→ **ACTIVITY**
Below is a listing with pictures in it. Copy it exactly without them.

→ **THE RECORDS**
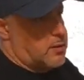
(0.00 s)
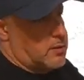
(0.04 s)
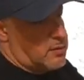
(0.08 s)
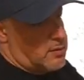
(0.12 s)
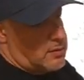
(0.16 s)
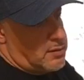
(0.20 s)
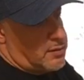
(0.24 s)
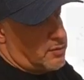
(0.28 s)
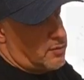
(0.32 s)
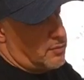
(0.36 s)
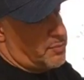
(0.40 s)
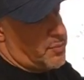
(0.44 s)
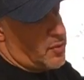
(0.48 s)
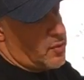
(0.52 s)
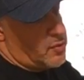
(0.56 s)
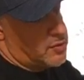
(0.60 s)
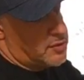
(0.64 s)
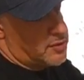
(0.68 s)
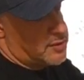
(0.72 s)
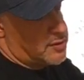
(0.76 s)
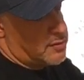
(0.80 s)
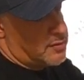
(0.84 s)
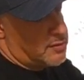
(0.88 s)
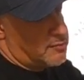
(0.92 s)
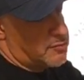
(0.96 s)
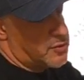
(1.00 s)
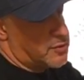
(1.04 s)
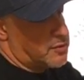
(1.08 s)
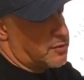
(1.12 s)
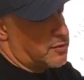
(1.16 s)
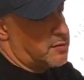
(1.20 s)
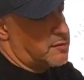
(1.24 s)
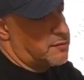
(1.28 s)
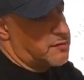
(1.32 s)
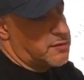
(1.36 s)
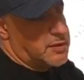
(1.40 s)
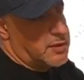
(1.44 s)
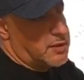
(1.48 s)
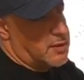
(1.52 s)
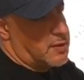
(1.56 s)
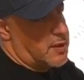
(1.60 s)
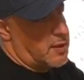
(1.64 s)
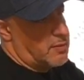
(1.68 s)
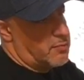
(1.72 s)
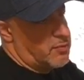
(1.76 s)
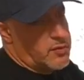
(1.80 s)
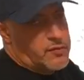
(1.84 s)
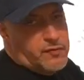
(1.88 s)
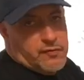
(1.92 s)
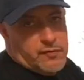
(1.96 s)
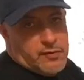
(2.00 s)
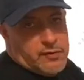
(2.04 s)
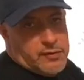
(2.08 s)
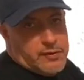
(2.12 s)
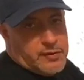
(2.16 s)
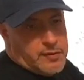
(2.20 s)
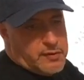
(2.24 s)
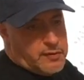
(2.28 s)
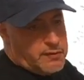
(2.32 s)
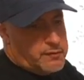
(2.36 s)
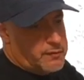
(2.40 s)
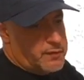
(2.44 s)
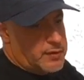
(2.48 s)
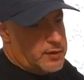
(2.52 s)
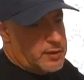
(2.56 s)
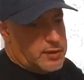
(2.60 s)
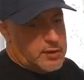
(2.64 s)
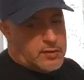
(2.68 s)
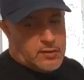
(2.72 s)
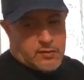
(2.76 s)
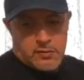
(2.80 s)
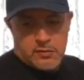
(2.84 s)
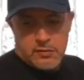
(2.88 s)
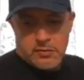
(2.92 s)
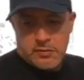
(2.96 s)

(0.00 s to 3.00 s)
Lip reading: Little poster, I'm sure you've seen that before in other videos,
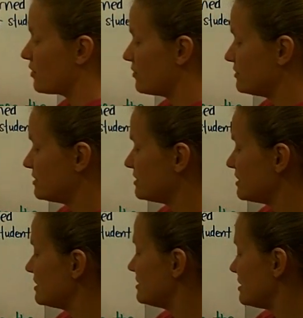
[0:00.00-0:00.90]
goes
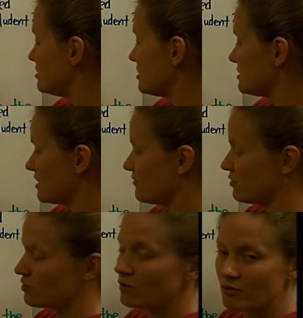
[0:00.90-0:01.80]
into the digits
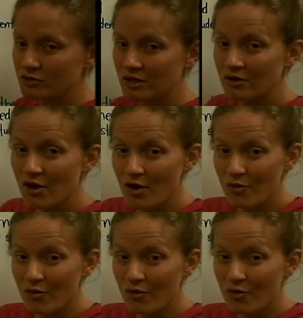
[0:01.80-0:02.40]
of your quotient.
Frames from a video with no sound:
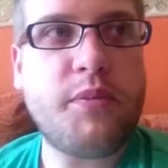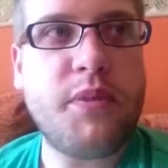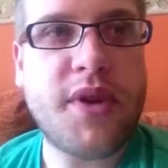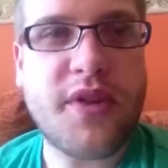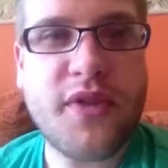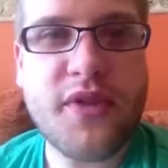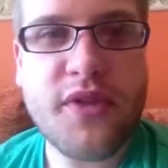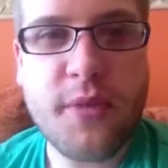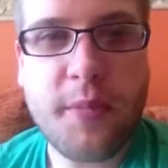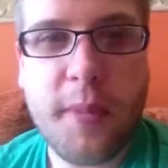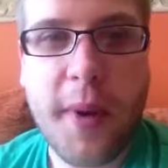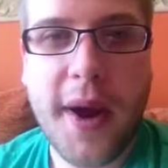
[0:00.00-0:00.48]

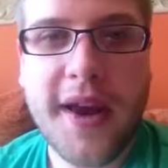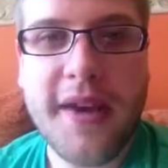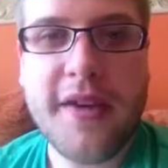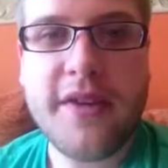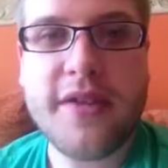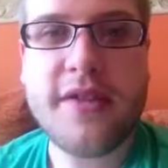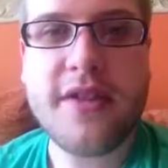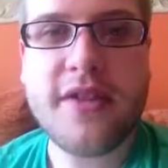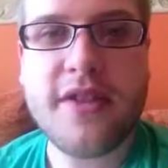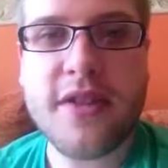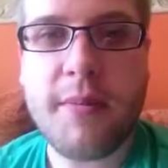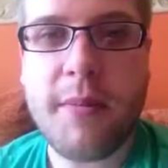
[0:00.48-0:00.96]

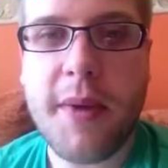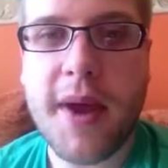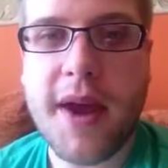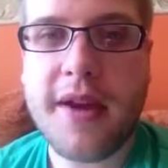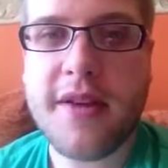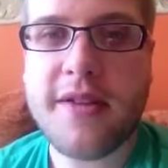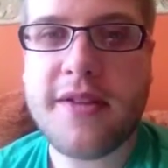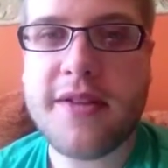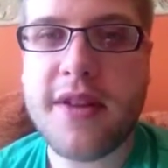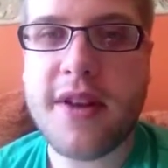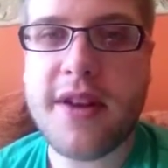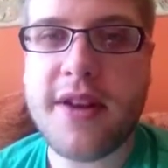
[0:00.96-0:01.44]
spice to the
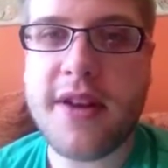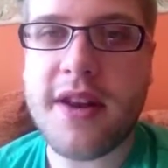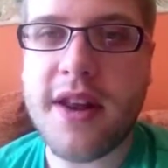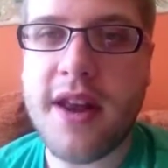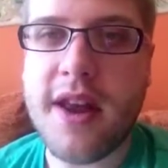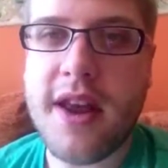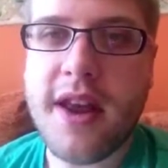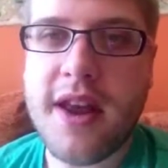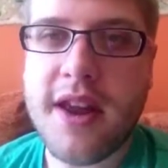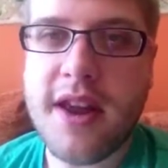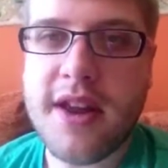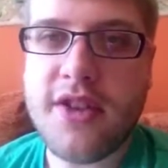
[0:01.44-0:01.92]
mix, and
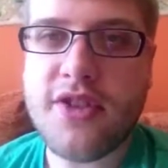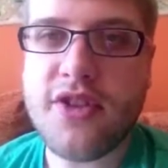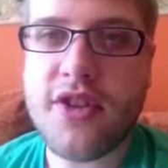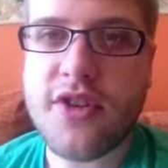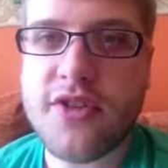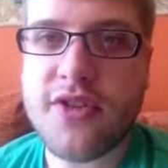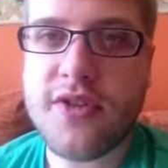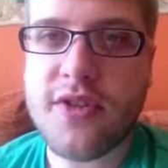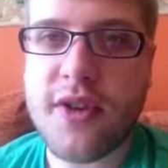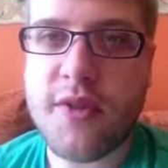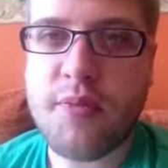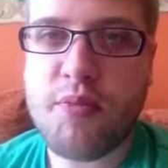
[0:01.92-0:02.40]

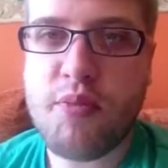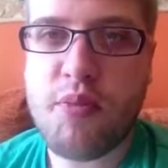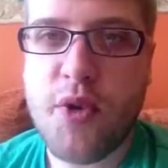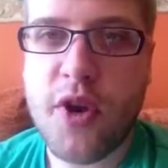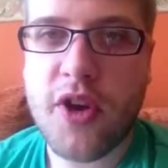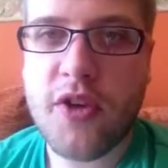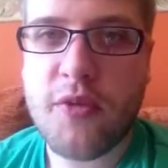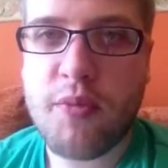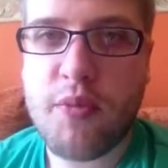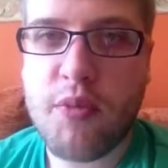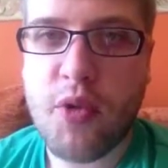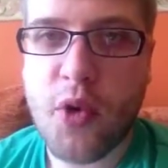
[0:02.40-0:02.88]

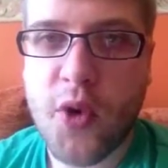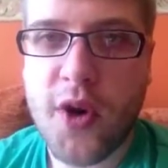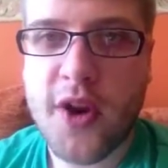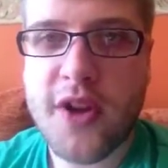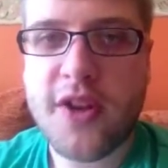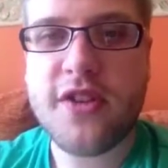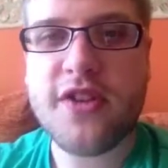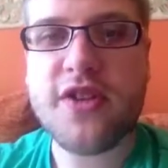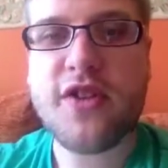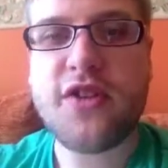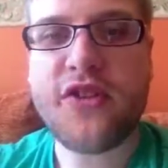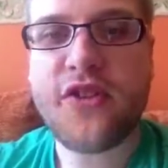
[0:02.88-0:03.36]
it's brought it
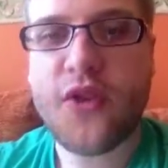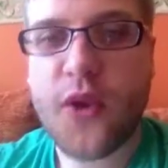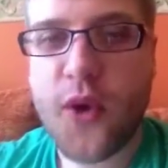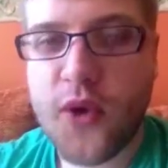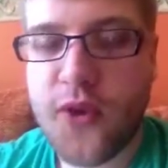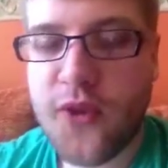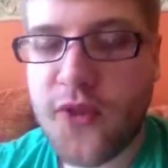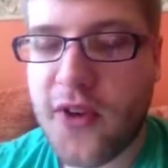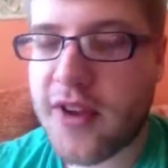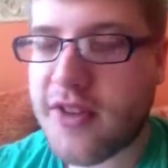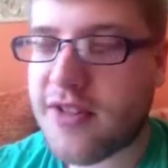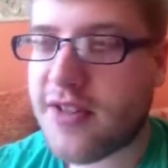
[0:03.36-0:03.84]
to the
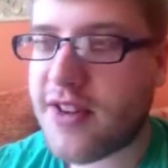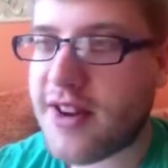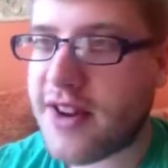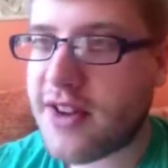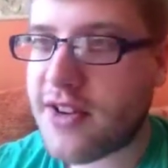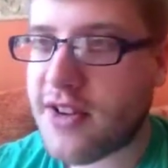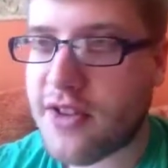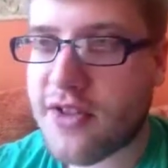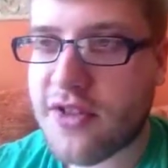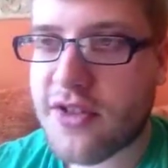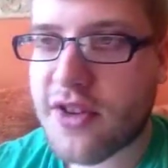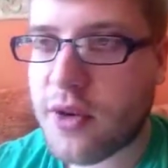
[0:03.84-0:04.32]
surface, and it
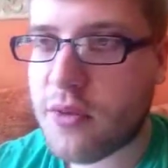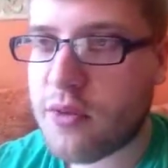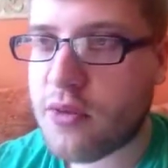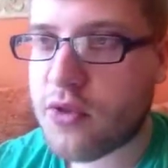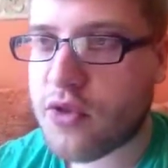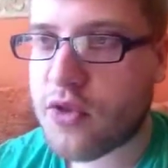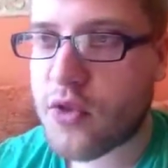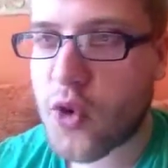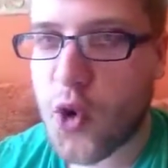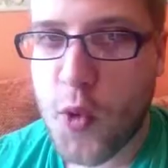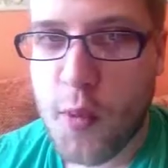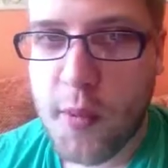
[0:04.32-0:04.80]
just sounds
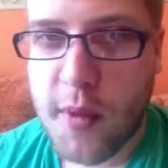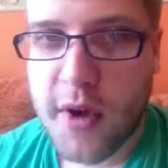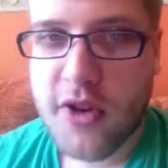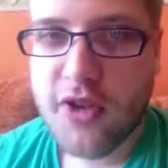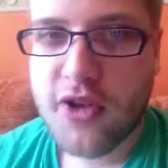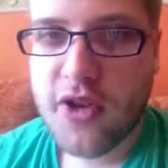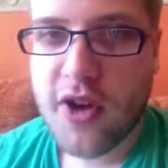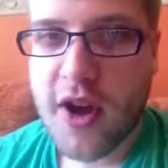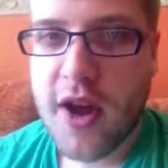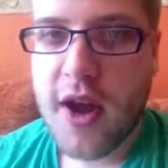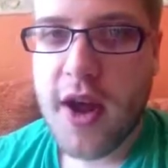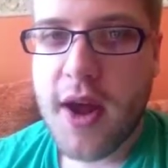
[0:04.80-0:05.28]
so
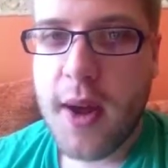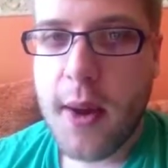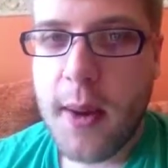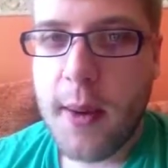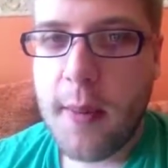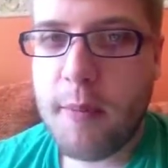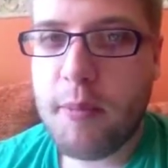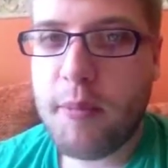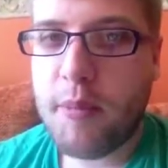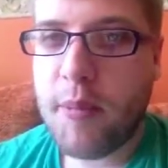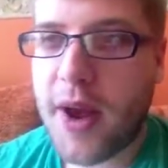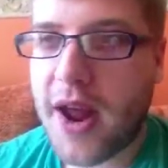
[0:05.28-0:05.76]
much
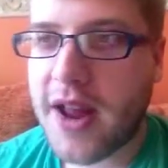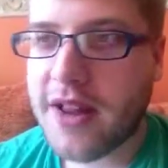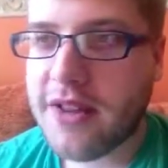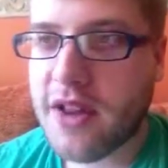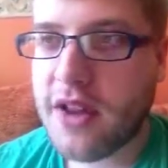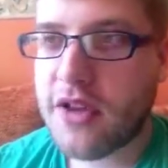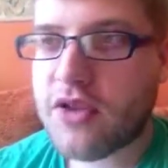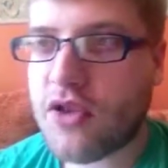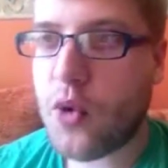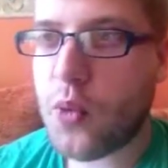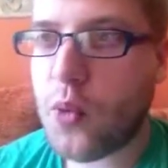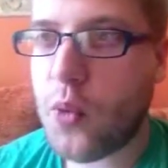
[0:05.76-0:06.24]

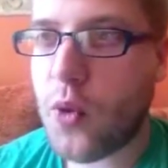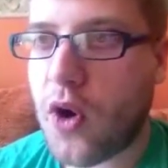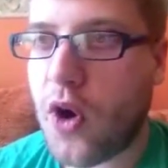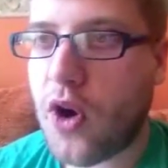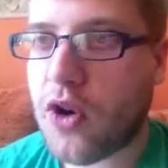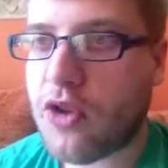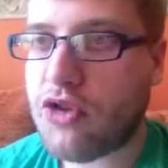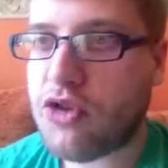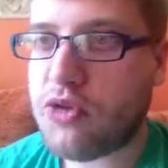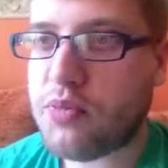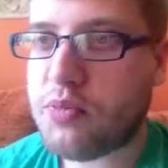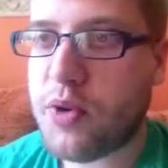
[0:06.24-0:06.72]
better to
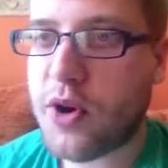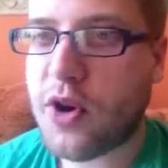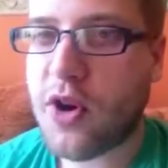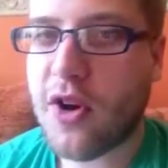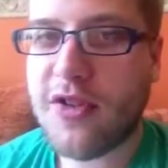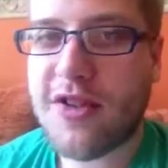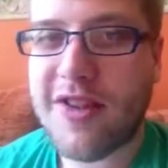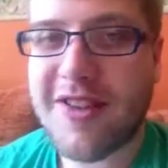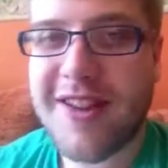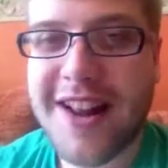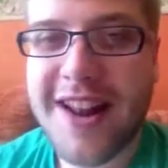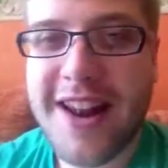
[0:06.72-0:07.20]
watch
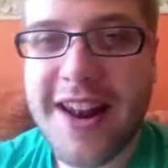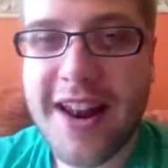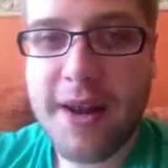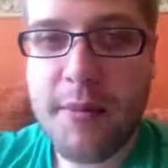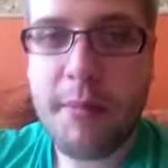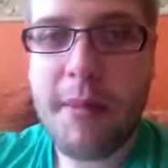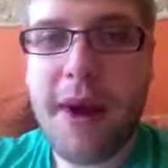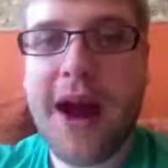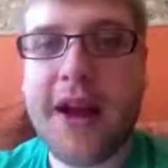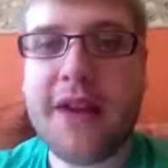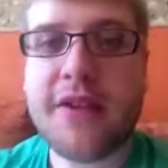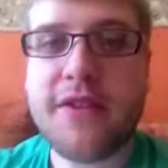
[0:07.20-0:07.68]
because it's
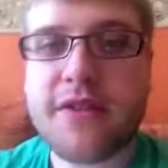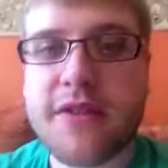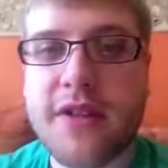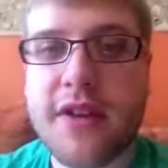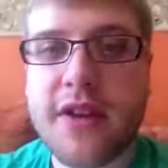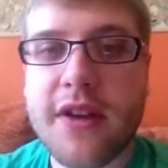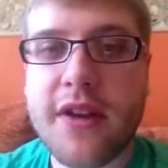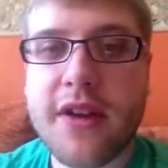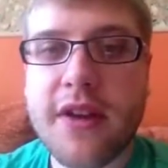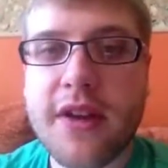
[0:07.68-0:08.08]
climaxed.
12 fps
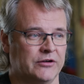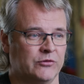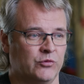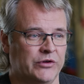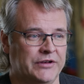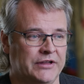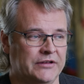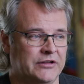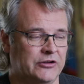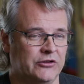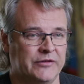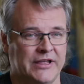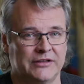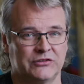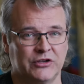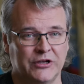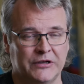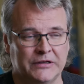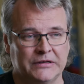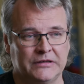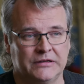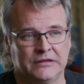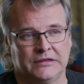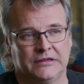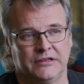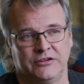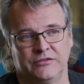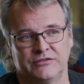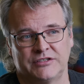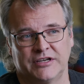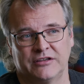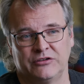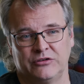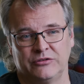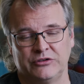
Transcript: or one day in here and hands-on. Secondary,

→ **TASK RESULT**
(0.00 s)
(0.04 s)
(0.08 s)
(0.12 s)
(0.16 s)
(0.20 s)
(0.24 s)
(0.28 s)
(0.32 s)
(0.36 s)
(0.40 s)
(0.44 s)
(0.48 s)
(0.52 s)
(0.56 s)
(0.60 s)
(0.64 s)
(0.68 s)
(0.72 s)
(0.76 s)
(0.80 s)
(0.84 s)
(0.88 s)
(0.92 s)
(0.96 s)
(1.00 s)
(1.04 s)
(1.08 s)
(1.12 s)
(1.16 s)
(1.20 s)
(1.24 s)
(1.28 s)
(1.32 s)
(1.36 s)
(1.40 s)
(1.44 s)
(1.48 s)
(1.52 s)
(1.56 s)
(1.60 s)
(1.64 s)
(1.68 s)
(1.72 s)
(1.76 s)
(1.80 s)
(1.84 s)
(1.88 s)
(1.92 s)
(1.96 s)
(2.00 s)
(2.04 s)
(2.08 s)
(2.12 s)
(2.16 s)
(2.20 s)
(2.24 s)
(2.28 s)
(2.32 s)
(2.36 s)
(2.40 s)
(2.44 s)
(2.48 s)
(2.52 s)
(2.56 s)
(2.60 s)
(2.64 s)
(2.68 s)
(2.72 s)
(2.76 s)
(2.80 s)
(2.84 s)
(2.88 s)
(2.92 s)
(2.96 s)

(0.00 s to 3.00 s)
Lip reading: Little poster, I'm sure you've seen that before in other videos,
[0:00.00-0:00.90]
goes
[0:00.90-0:01.80]
into the digits
[0:01.80-0:02.40]
of your quotient.
Frames from a video with no sound:
[0:00.00-0:00.48]

[0:00.48-0:00.96]

[0:00.96-0:01.44]
spice to the
[0:01.44-0:01.92]
mix, and
[0:01.92-0:02.40]

[0:02.40-0:02.88]

[0:02.88-0:03.36]
it's brought it
[0:03.36-0:03.84]
to the
[0:03.84-0:04.32]
surface, and it
[0:04.32-0:04.80]
just sounds
[0:04.80-0:05.28]
so
[0:05.28-0:05.76]
much
[0:05.76-0:06.24]

[0:06.24-0:06.72]
better to
[0:06.72-0:07.20]
watch
[0:07.20-0:07.68]
because it's
[0:07.68-0:08.08]
climaxed.
12 fps
Transcript: or one day in here and hands-on. Secondary,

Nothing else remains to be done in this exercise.